Et lorsque j'offrais en sacrifice ce que j'avais de plus sacré: votre dévotion s'empressait d'y joindre de plus grasses offrandes: en sorte que les émanations de votre graisse étouffaient ce que j'avais de plus sacré.
Et un jour je voulus danser comme jamais encore je n'avais dansé: je voulus danser au delà de tous les cieux. Alors vous avez détourné de moi mon plus cher chanteur.
Et il entonna son chant le plus lugubre et le plus sombre: hélas! il corna à mon oreille des sons qui avaient l'air de venir du cor le plus funèbre!
Chanteur meurtrier, instrument de malice, toi le plus innocent! Déjà j'étais prêt pour la meilleure danse: alors de tes accords tu as tué mon extase!

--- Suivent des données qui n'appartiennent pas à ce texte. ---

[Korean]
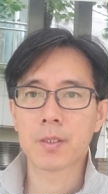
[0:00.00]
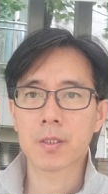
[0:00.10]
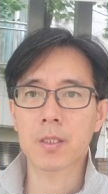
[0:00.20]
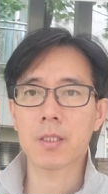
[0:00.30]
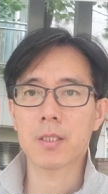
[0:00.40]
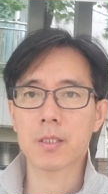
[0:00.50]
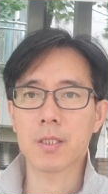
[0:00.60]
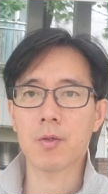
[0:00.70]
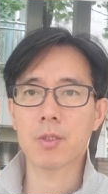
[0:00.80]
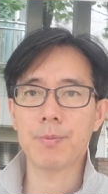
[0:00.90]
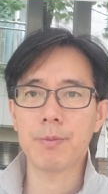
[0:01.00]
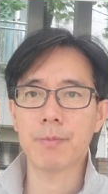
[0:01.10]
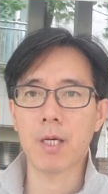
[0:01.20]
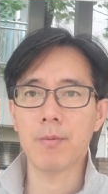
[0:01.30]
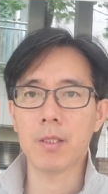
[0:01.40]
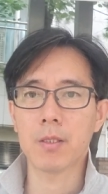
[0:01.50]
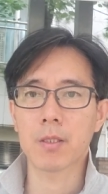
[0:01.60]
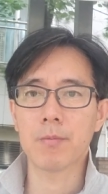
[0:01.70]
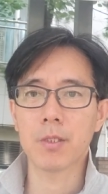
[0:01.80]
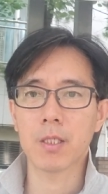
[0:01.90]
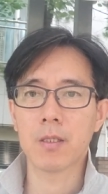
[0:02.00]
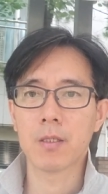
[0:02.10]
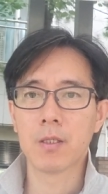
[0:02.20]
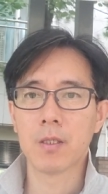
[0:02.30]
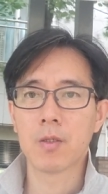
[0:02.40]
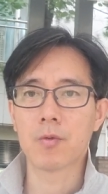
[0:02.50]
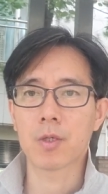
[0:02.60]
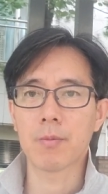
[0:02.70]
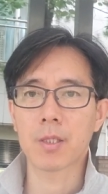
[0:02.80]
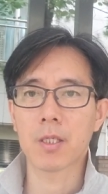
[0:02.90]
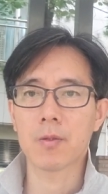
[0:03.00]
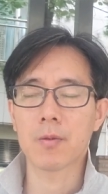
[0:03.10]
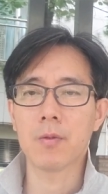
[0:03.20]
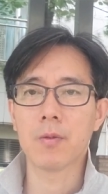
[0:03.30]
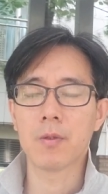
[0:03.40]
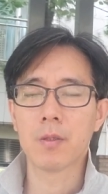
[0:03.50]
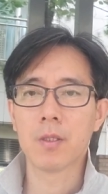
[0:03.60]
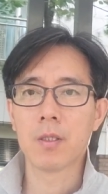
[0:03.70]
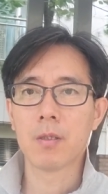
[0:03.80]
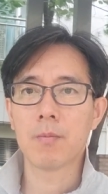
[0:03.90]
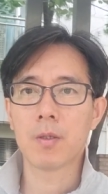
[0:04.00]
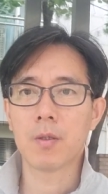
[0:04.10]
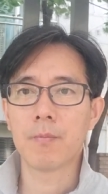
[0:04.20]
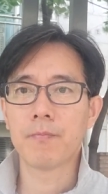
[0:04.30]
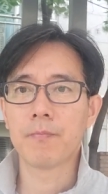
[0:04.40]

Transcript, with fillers: 그렇게 지내고 싶은 마음이 더 큽니다. 누가 뭐라 해도 뭐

Ce n'est qu'en dansant que je sais dire les symboles des choses les plus sublimes: - mais maintenant mon plus haut symbole est resté sans que mes membres puissent le figurer!
La plus haute espérance est demeurée fermée pour moi sans que j'aie pu en révéler le secret. Et toutes les visions et toutes les consolations de ma jeunesse sont mortes!
Comment donc ai-je supporté ceci, comment donc ai-je surmonté et assumé de pareilles blessures? Comment mon âme est-elle ressuscitée de ces tombeaux?
Oui! il y a en moi quelque chose d'invulnérable, quelque chose qu'on ne peut enterrer et qui fait sauter les rochers: cela s'appelle ma volonté. Cela passe à travers les années, silencieux et immuable.
Elle veut marcher de son allure, sur mes propres jambes, mon ancienne volonté; son sens est dur et invulnérable.
Je ne suis invulnérable qu'au talon. Tu subsistes toujours, égale à toi-même, toi ma volonté patiente! tu as toujours passé par toutes les tombes!